[Dataset entries]
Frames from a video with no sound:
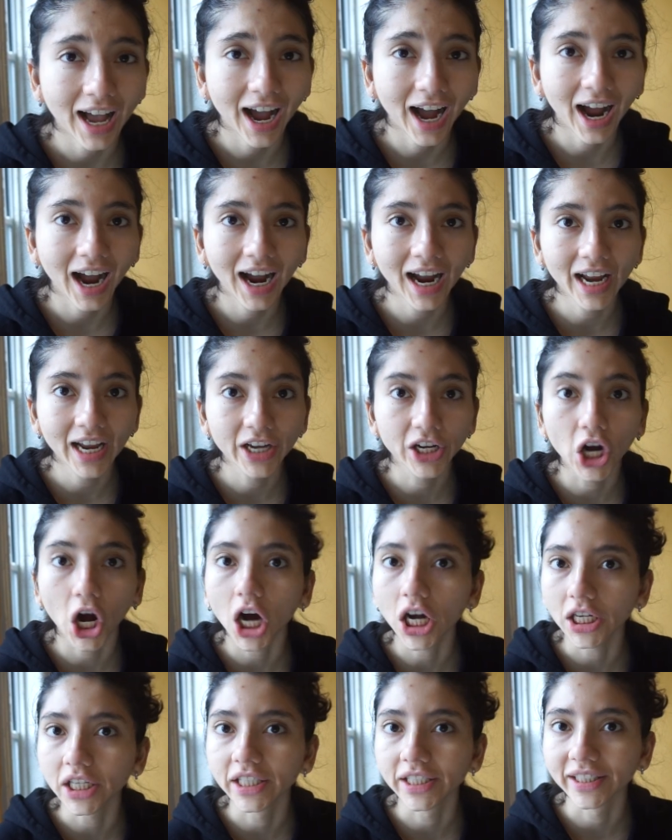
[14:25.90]
I
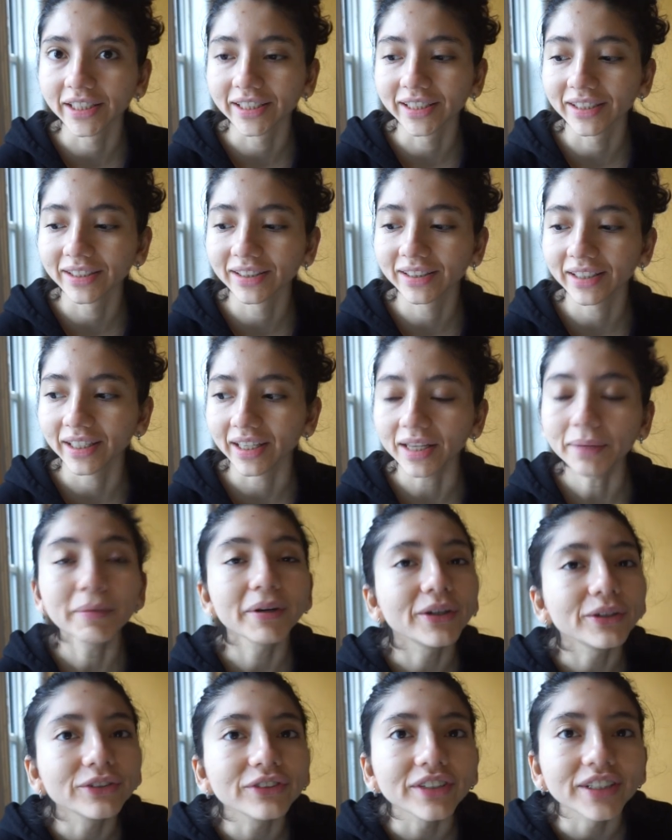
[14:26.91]
got an
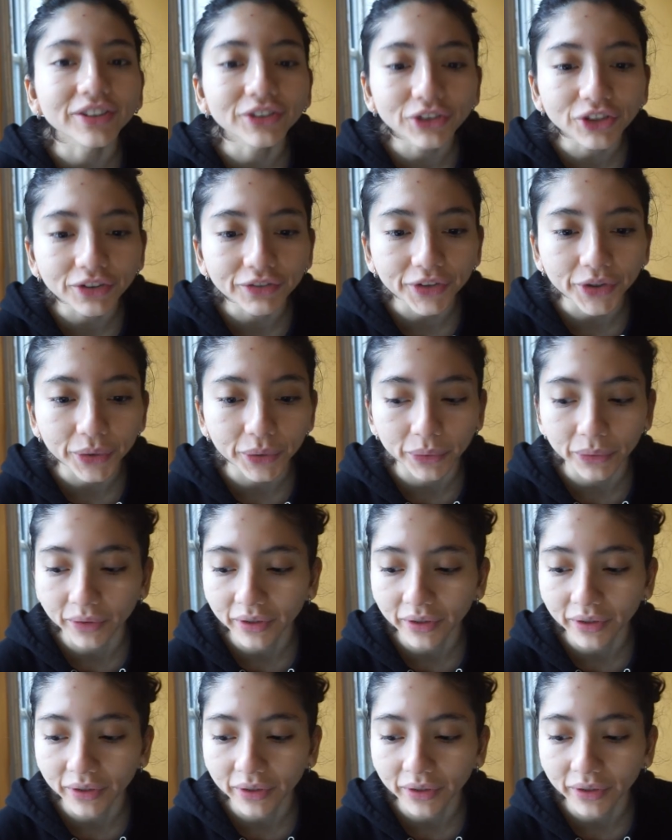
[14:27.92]
email to interview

#### PROBLEM STATEMENT:
Every line above goes into the copy unchanged; the pictures do not.

#### WRITTEN RESPONSE:
Frames from a video with no sound:
[14:25.90]
I
[14:26.91]
got an
[14:27.92]
email to interview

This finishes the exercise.